On Monday’s edition of the Globe and Mail podcast, Natalie Slyusar recounts what it’s like for a family to cope with the Russian invasion in Ukraine. When your country is invaded, how do you keep your family’s spirits up? In besieged Kharkiv, Ukraine, Ms. Slyusar focused on trying to give her son a regular 16th birthday – complete with a homemade chocolate cake. But baking’s a lot easier said than done while a war rages around you. This beguilingly simple story reveals a lot about how we get ourselves and our loved ones through the hardest parts of life. The Decibel is here.

PRIME MINISTER'S DAY

The Prime Minister is on a “personal” day in Whistler, B.C., according to the itinerary advisory from his office.

LEADERS

No other schedules released for party leaders.

OPINION

Andrew Coyne (The Globe and Mail) on the tangled Web the Trudeau government is weaving: “The Trudeau government, in particular, seems to see the internet not as an opportunity, a chance to stand down the immense regulatory army that has hitherto stood watch over the Canadian media, but as a challenge. Far from packing it in, it is resolved to do more; and the more manifest the flaws in that approach have become, the more its resolve seems to have grown.”

The Globe and Mail Editorial Board on how Canadian health care needs a lot of reform, and (at most) a little more money:But Canada also has to recognize that the world’s best health care systems cost less than ours, yet deliver more – shorter waiting lists, quicker access to a doctor when you’re sick, fewer emergency room visits, and fewer appointments cancelled during the pandemic. What can we learn from them, and copy?

Keep universal health insurance. Expand it. But rethink how it’s organized, incentivized and delivered. That’s what our more successful peers did.”

Campbell Clark (The Globe and Mail) on how Canada’s stretched health care systems wait for another year of federal-provincial runaround: “A strange thing happened in the federal budget this month.
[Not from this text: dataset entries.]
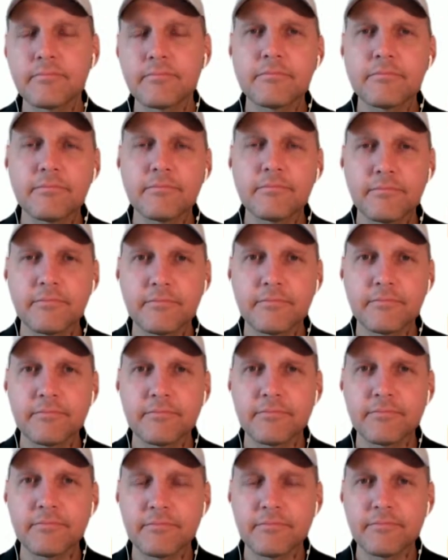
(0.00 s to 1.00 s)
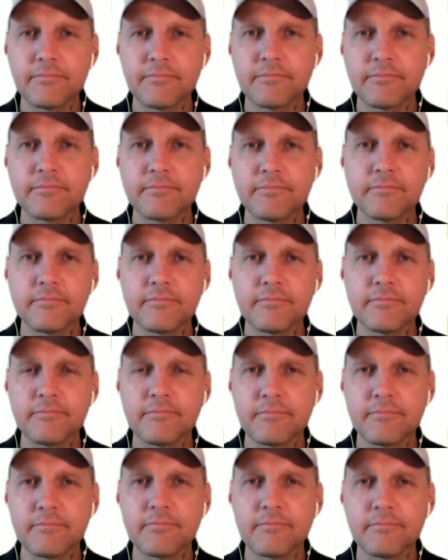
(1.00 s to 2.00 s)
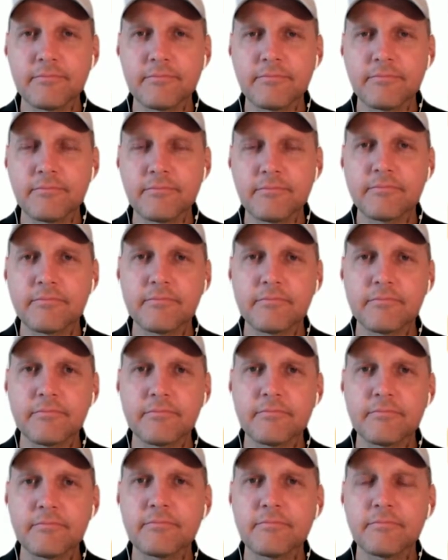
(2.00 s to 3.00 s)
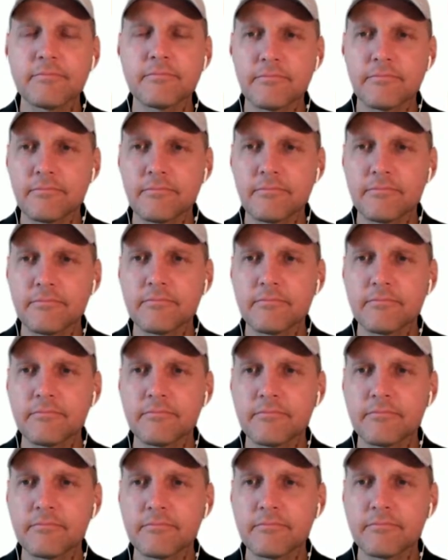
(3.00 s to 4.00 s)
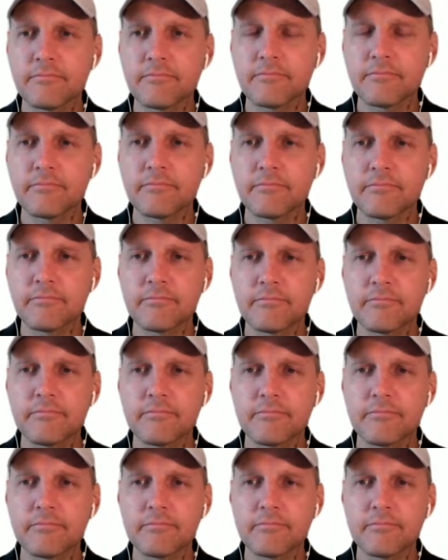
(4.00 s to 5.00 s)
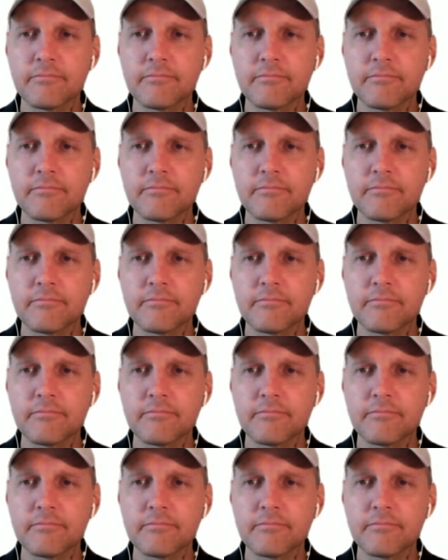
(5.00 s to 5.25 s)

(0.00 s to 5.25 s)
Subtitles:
No words are spoken by the person on screen.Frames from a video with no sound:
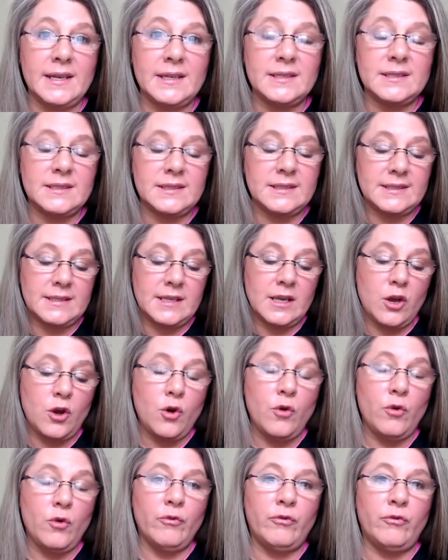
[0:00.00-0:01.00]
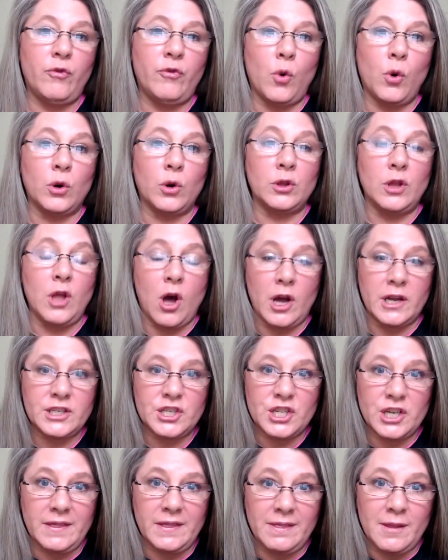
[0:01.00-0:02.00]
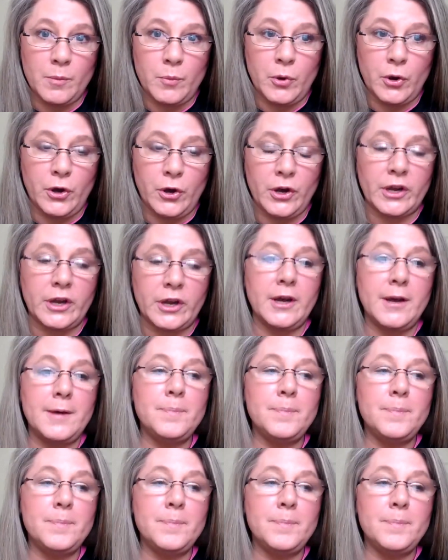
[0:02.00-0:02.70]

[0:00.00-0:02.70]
is for launching the book,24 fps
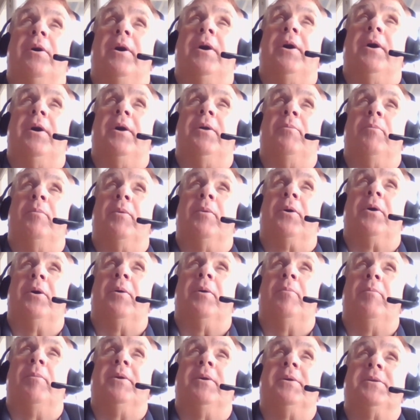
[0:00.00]
and
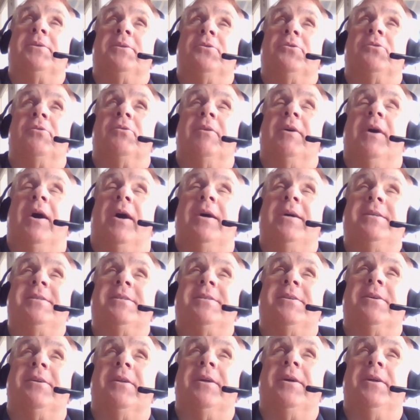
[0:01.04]
become essentially
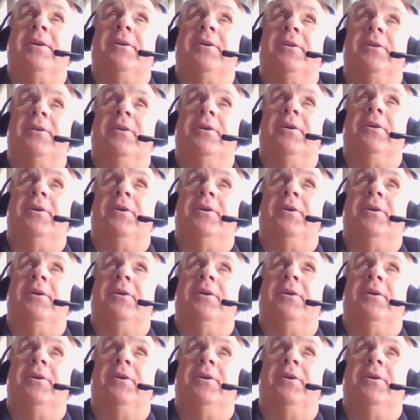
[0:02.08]
isolated,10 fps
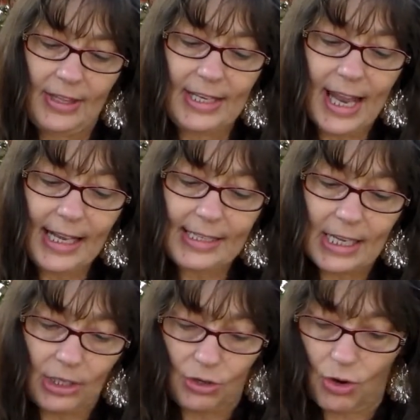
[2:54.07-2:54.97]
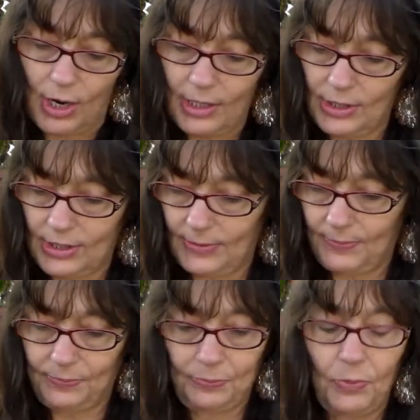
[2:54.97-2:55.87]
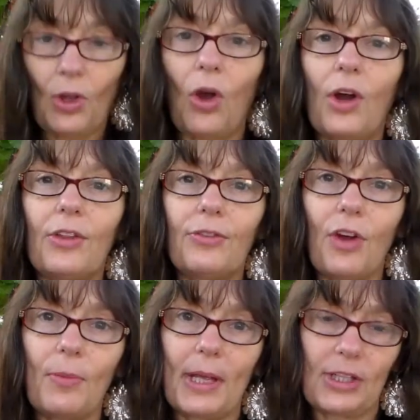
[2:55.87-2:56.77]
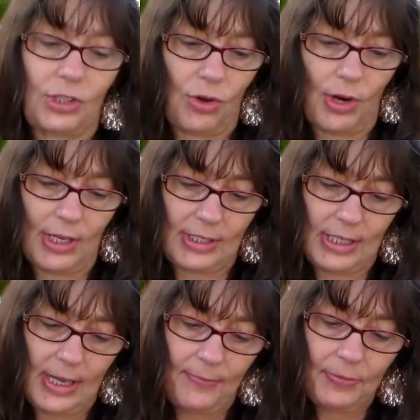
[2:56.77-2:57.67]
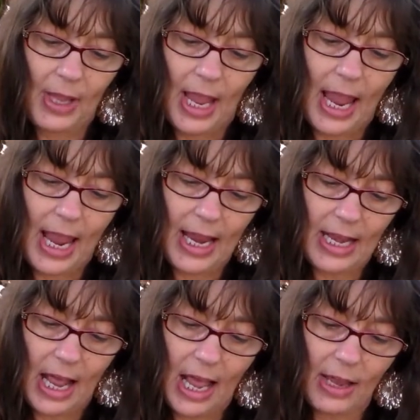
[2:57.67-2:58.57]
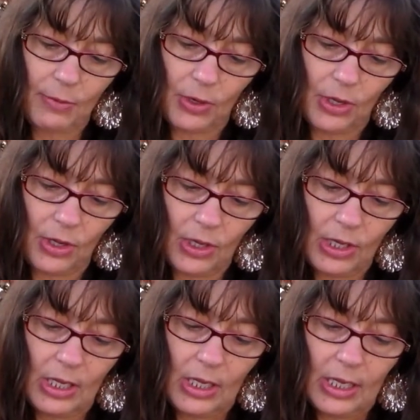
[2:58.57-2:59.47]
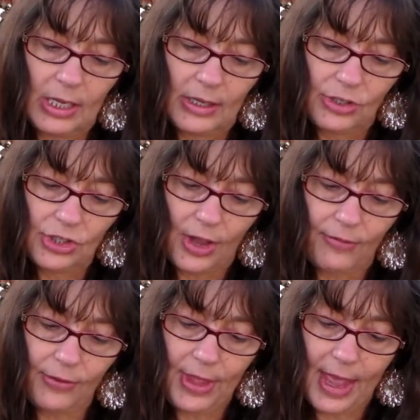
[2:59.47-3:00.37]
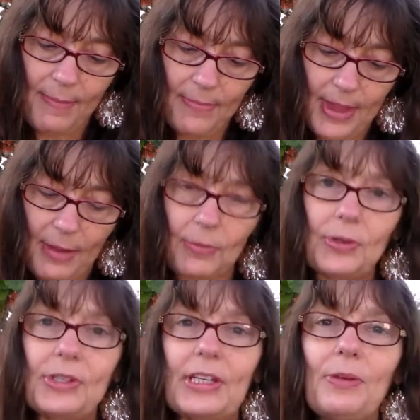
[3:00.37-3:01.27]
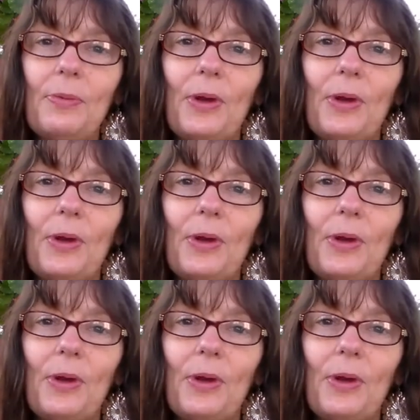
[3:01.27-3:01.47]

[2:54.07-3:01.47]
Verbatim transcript: The next set of cards are the romance cards. And I will shuffle them and we'll see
Prime Minister Justin Trudeau’s government, still in charge of a country in a pandemic, devoted less money to health care, billions less, than they promised in an election campaign just seven months ago.

They say it’s coming, one day soon. Both Mr. Trudeau and Finance Minister Chrystia Freeland suggested there will be more money when the provinces negotiate a deal. The federal-provincial health care runaround continues.”

Alan Williams (contributed to The Globe and Mail) on whether Canada can really afford the ships and jets that the military has bought: “If insufficient funding is provided to the DND to support the government’s defence policy, the solution is to reflect that reality to Ottawa and force it to modify its strategy – not to understate costs and acquiesce to an unaffordable policy.”